Cuando viene por primera vez a México invitado por Taibo I en los años 70 (cosa que repetirá año tras año, hasta que el médico se lo prohíba, por la altura) se hace de un nuevo amigo, de esos que son para siempre, en la juerga y la palabra, otro gran poeta, Luis Rius. Juntos son un huracán, una fiesta, fe de vida. Las noches se prolongan hasta el infinito y desgranan versos y cantos demostrando la inutilidad de los relojes. Mi madre, no pocos amaneceres, bajaba a la sala de la casa de Culiacán para intentar darles algo de comer, sin conseguirlo. “Nunca sé si van o vienen”, dice, mientras manda a una muchacha a por más hielo para el whisky. Ángel toma la guitarra y empiezan los tangos, las rancheras, las famosas coplas, muchas de ellas inventadas por él, que hacen desternillar de risa a los contertulios: “En Ceuta un musulmán llamado Arturo, se frotaba la picha con carburo…” Cuando volvía yo de la escuela, mamá ponía, cómplice, un dedo sobre la boca: –¡Shhh, Ángel duerme!– y yo pensaba y sigo pensando que los poetas deben tener los mejores sueños, cuando duermen, reconciliados con el mundo al que le escriben.

Se levantaba el poeta y el señor Alka Seltzer obraba el milagro. Luego vendría el señor Johnny Walker a seguir haciendo de las suyas.

Así, dándole de codazos a las horas y las rutinas, Ángel soltaba, con esa voz de Ángel en plena madrugada de México, de Madrid, de Gijón, de Nuevo México: “¿Nos vamos?” Y siempre se quedaba; y siempre nos quedábamos para beber la otra, para contar lo último, para cantar la nueva, para seguir amando a todo lo que nos rodea.

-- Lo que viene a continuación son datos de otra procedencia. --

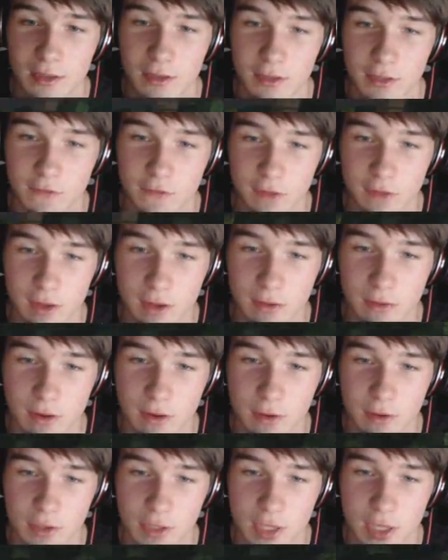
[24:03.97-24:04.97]
Let's fly
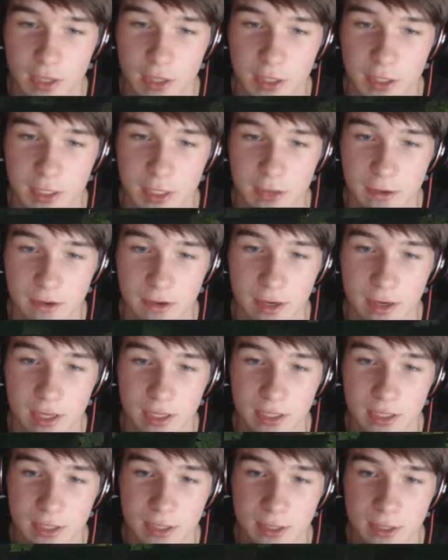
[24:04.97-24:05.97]
around and check this out,
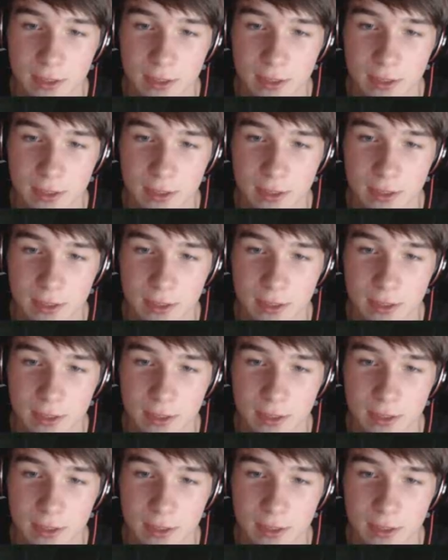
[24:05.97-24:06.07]
guys.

Yo lo noto: cómo me voy volviendo

menos cierto, confuso,

disolviéndome en aire

cotidiano, burdo

jirón de mí, deshilachado

y roto por los puños

… Para vivir un año es necesario

morirse muchas veces mucho.

Tenía yo 16 años y mis padres decidieron que debía aprender inglés. Aterricé en Albuquerque, Nuevo México, en casa de Ángel, profesor emérito de su universidad, durante seis esplendorosos, mágicos, espectaculares meses. Todos, en casa y en la facultad (Ortega Hall) hablábamos en español. Ángel daba sus clases en español. Aprendí un mejor español y un montón de sonetos del Siglo de Oro. Lo agradezco.

En su discurso de aceptación del Premio Príncipe de Asturias de las Letras de 1985, con su talante incluyente y modesto, Ángel dice: “Porque nuestra forma de ser, lo que efectivamente somos, depende de los otros más de lo que habitualmente pensamos. Nadie, y esto es muy evidente en el caso de los poetas, puede existir sin los demás. No lo olvidemos nunca”.

Me llaman por teléfono para decirme que se ha ido y no se me da la gana creerlo.

Tengo ahora mismo a Ángel a mi lado cantando “Se me olvidó que te olvidé”, pidiendo que alguien rellene su vaso, escuchando cómo Susana, Susi, su mujer, se carcajea.

Aquí estamos todos, mis padres, Paco y Paloma, Carlos y Piyú, Marina y José, Imelda, el señor Seltzer y el señor Walker, Luis Rius y Pilar, los Serafín, Rosita, Quevedo, Joaquín Sabina y Jimena, Luis García Montero y Almudena, Góngora, Santiago Genovés y cientos más esperando que González abra la boca y haga poesía.

Todos sabemos bien que Ángel, es capaz de burlar a la muerte, en ello confiamos, en su inmenso talento para con la palabra, resistir para siempre.